“EL
AMIGO MÁS FIEL”
Por Ignacio Pellizzón
CAPÍTULO 14
No suelo hacer
siempre el mismo recorrido, pero siempre me encuentro con la misma postal. Yo
sé que no hablan, pero se comunican, porque comunicarse no implica dialogar,
sino emitir un mensaje de cualquier tipo que llegue a un receptor. Ellos constantemente
nos dicen algo. Siempre siento que me transmiten la misma pregunta: “¿Cuál es
el precio que tengo que pagar para que mis sueños se hagan realidad?”.
Estoy seguro
querido lector/a de que usted camina por los mismos pagos que yo y se encuentra
con la misma foto. A veces es necesario dejar de mirar el cielo para encontrar
la realidad debajo de nuestros egos, intereses y deseos. Por lo general, suele
surgir cuando nos despojamos de buscar el futuro en el paisaje y nos animamos a
bajar la cabeza.
Todo el tiempo
estamos en movimiento, así no queramos. El mundo se mueve y yo continúo con mi
caminata tropezándome con la misma interrogante que me sacude el cuerpo. No se
trata de una etnia, religión o fronteras. Ellos no comprenden, no les importa,
no diferencian.
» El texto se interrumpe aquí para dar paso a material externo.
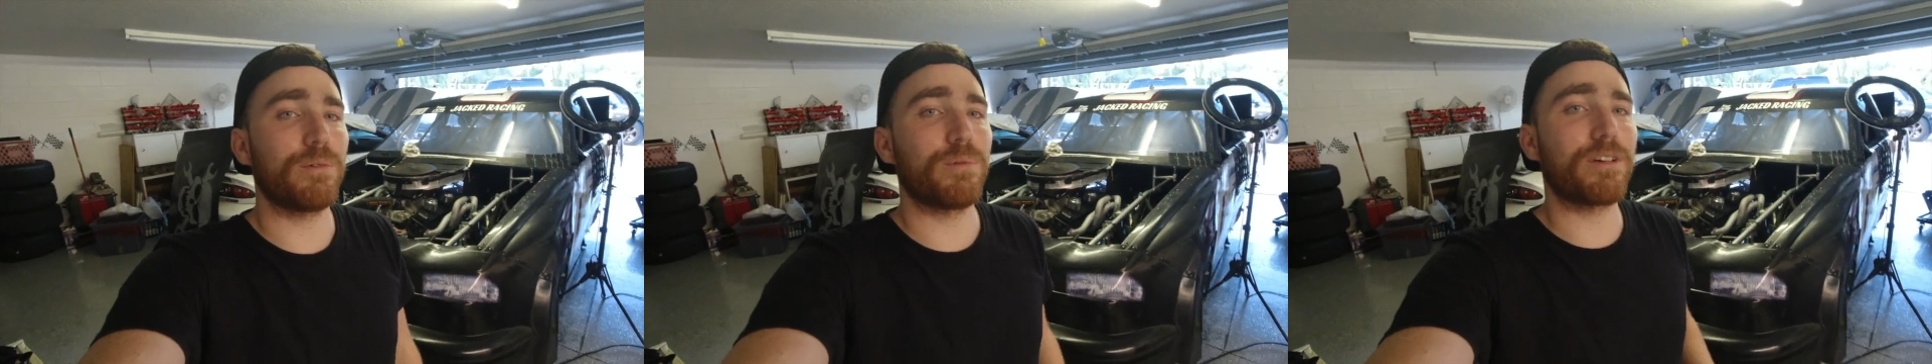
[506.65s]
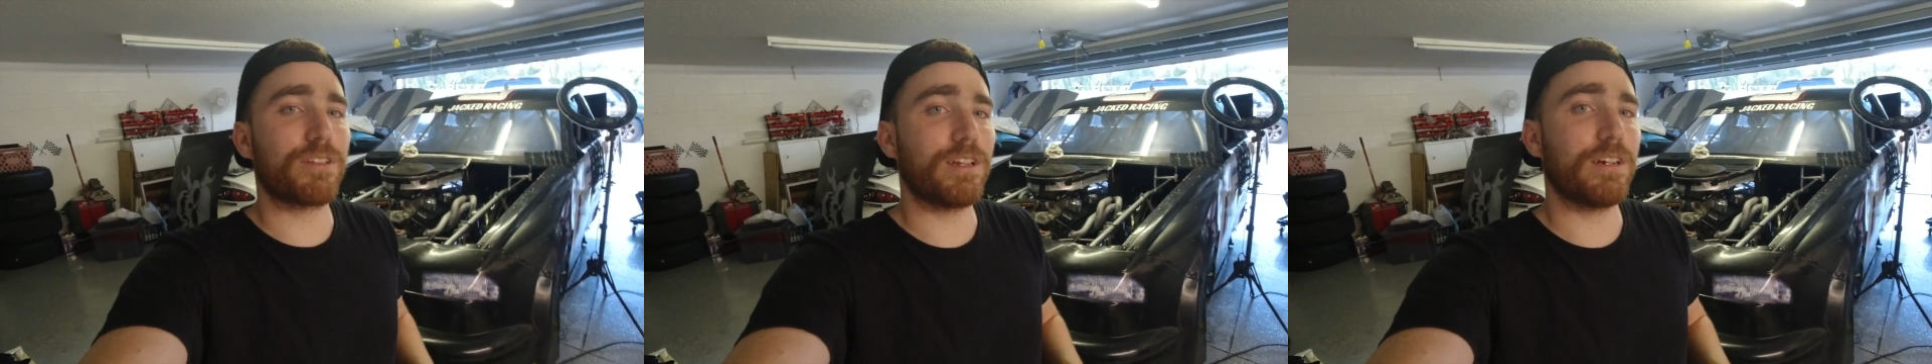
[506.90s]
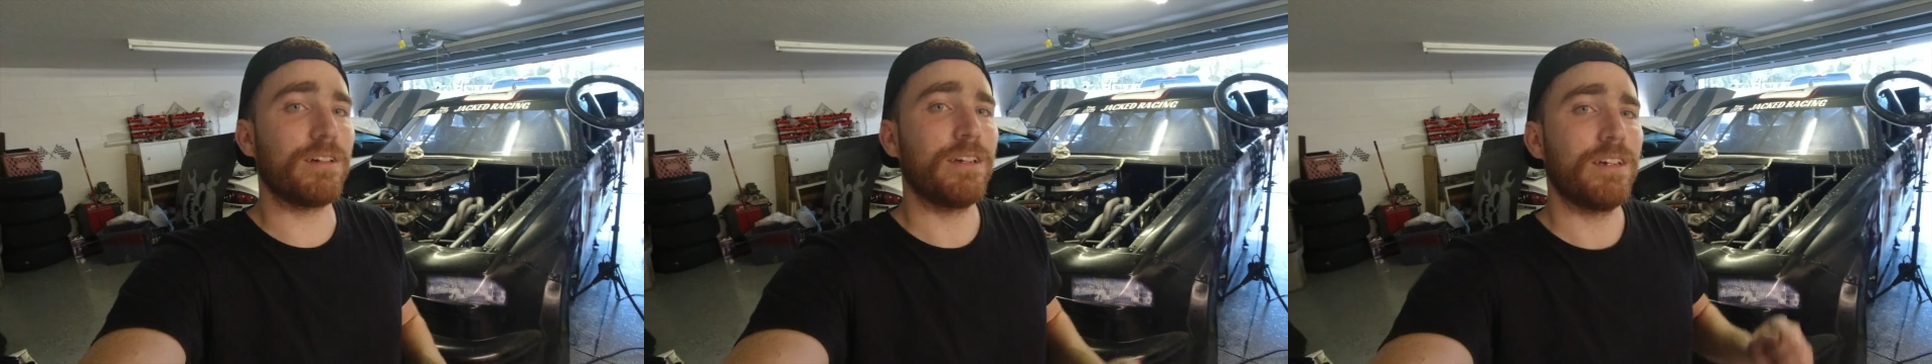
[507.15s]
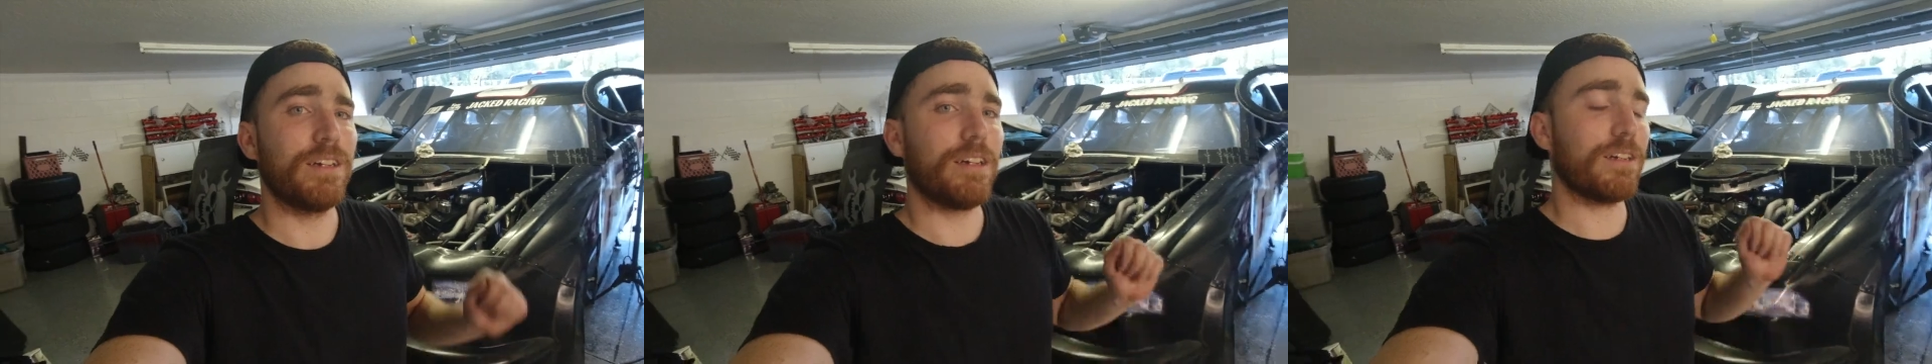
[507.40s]
worth it.
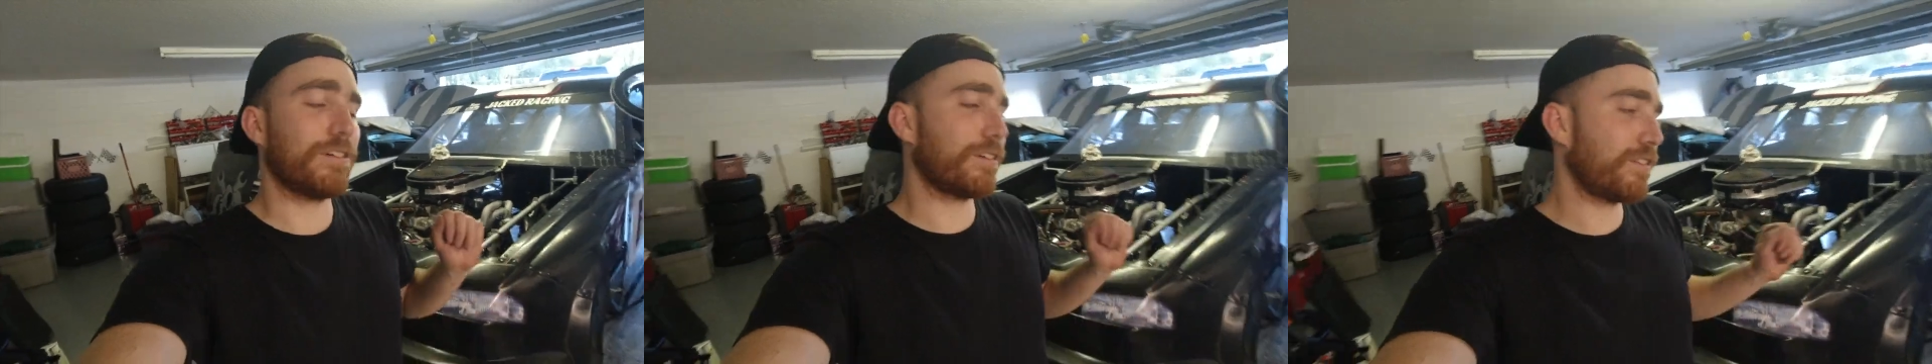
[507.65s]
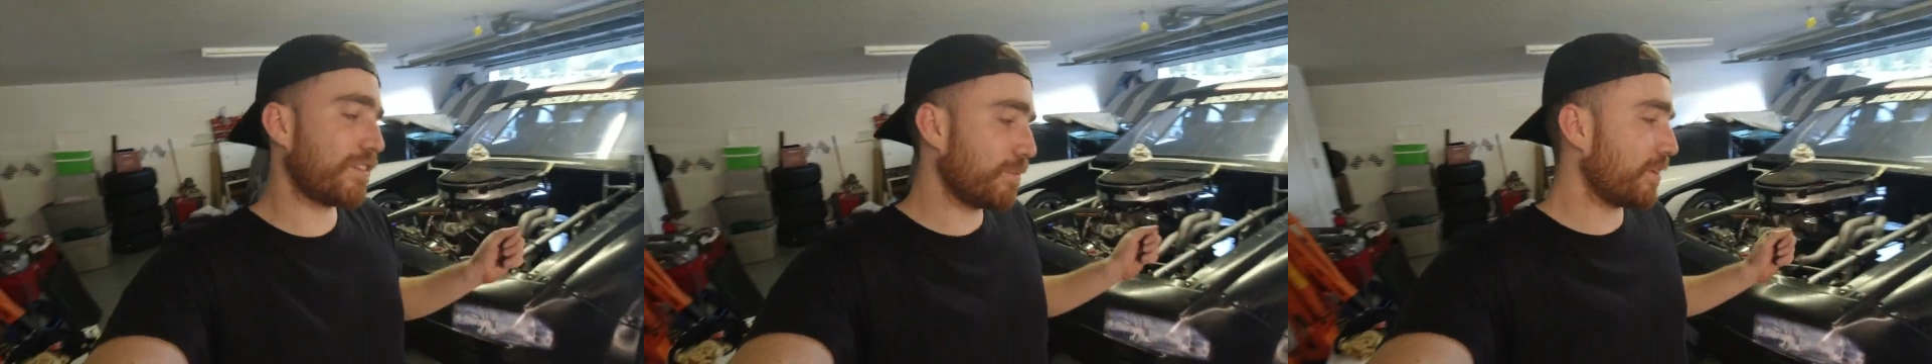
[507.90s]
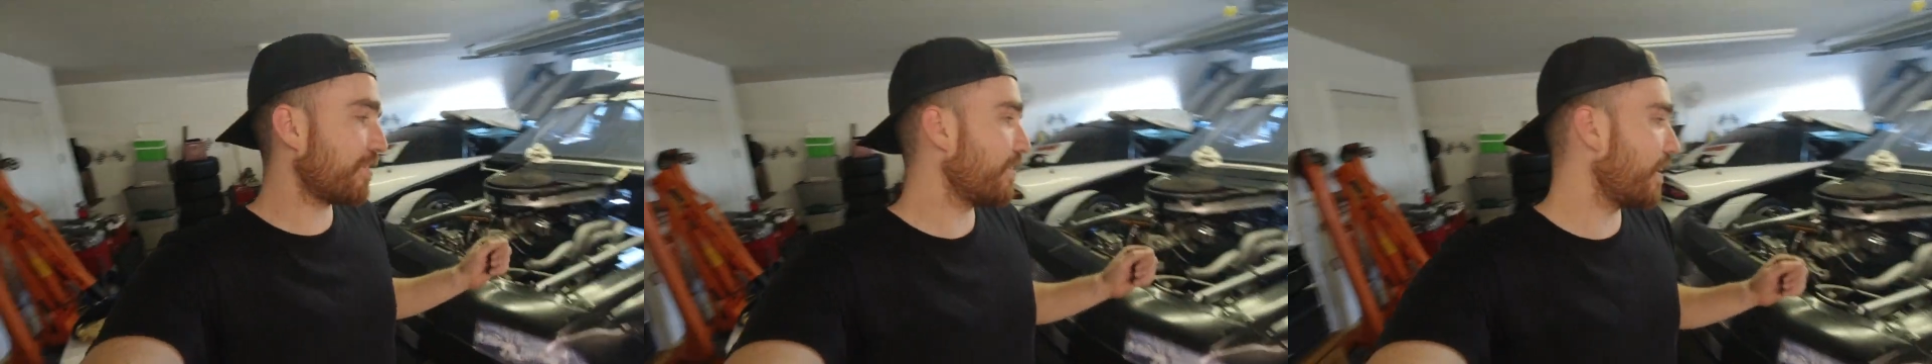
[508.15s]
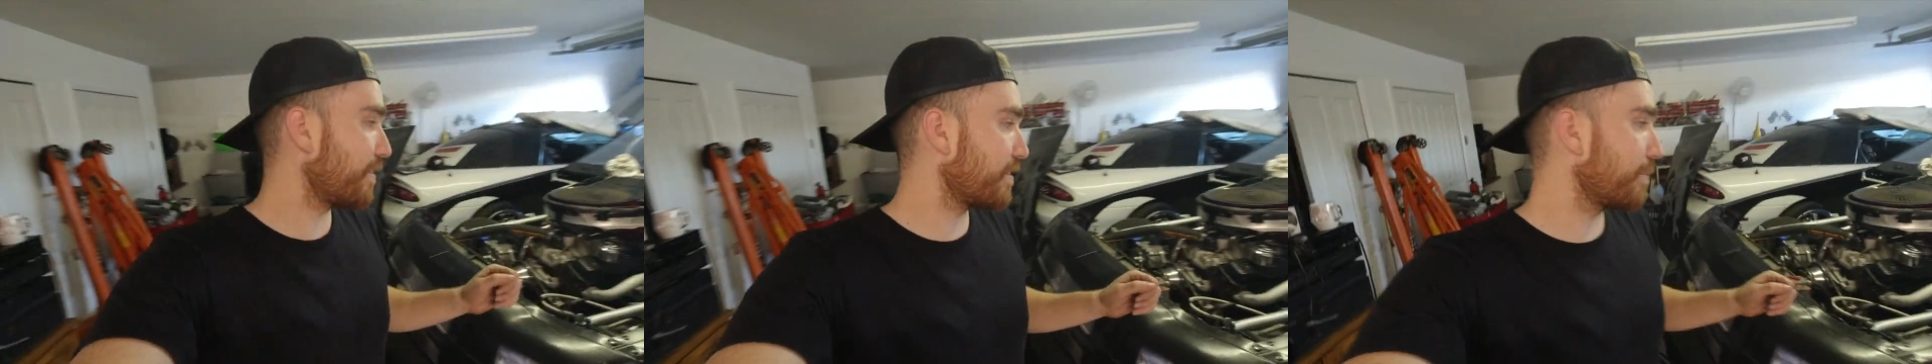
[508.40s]
It looks so much
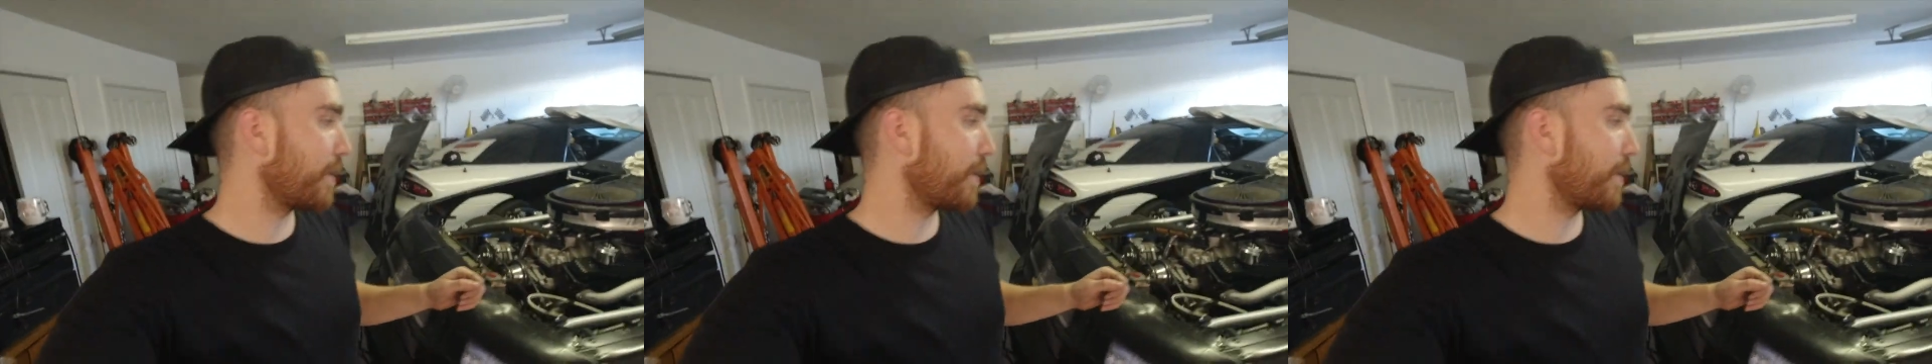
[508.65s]
nicer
Se pasan el tiempo sobreviviendo. Alguien que busca sobrevivir
no piensa en otra cosa más que seguir viviendo.
Podemos continuar
debatiendo ideologías políticas, pensamientos freudianos, explicando teorías
marxistas leninistas o escribiendo notas reflexivas en secciones de Cultura de
cualquier periódico; mientras tanto… ellos siguen allí buscando que alguien se
comunique, porque no hay comunicación si no hay retroalimentación (feedback).
Es decir, siempre que decimos cualquier cosa es para que nos devuelvan algo,
aunque no sean palabras.
Querido lector/a,
complejizamos un mundo que no lo es tanto y en vez de aprender de quienes lo
hacen adaptándose al medio, le buscamos el pelo al huevo para transformar
nuestro ambiente de modo que se adecue a nosotros. Ellos no piden tanto.
Vivimos en una
sociedad en la que tenemos encendidos el detector de mentiras, hipocresías,
engaños, falsedades lo que dure nuestro día. Incesantemente, por naturaleza
propia, observamos a nuestro alrededor para vislumbrar una cara amiga que nos
ayude a cargar las baterías de todos los detectores, pero aun así no los
apagamos, excepto con ellos, es paradójico.
Están en todas
partes, todo el tiempo, confundidos entre zapatos y tacos, entre trajes y
vestidos, entre odios y amores. Están ahí buscando que alguien les devuelva la
mirada para ilusionarse un poquito. Las almas puras y sensibles existen. Las de
ellos no están contaminadas, no se puede transgredir su esencia.
Tal vez querido
lector/a usted no se sienta completo/a cuando alcanza un objetivo, y de
inmediato se propone otra meta sin disfrutar lo que tiene, olvidándose del
tiempo, del sentido de la vida, de la belleza de las cosas simples, de detener
su paso, mirar sin prejuicios despojándose de todo lo innecesariamente
necesario que creemos/debemos conseguir para, por fin, detener un segundo el mundo
en una mirada amiga apagando detectores, encontrando fidelidad sin pedir nada a
cambio, solo que usted se comunique, que le devuelva la mirada.
Los animales más
salvajes y despiadados de este planeta somos los seres que pretendemos domar a
la naturaleza, mientras que los demás buscan que dejemos de mirar nuestro
ombligo para que los observemos y nos imaginemos un ratito que nada nos separa
y que solamente pretendemos ser su amigo fiel.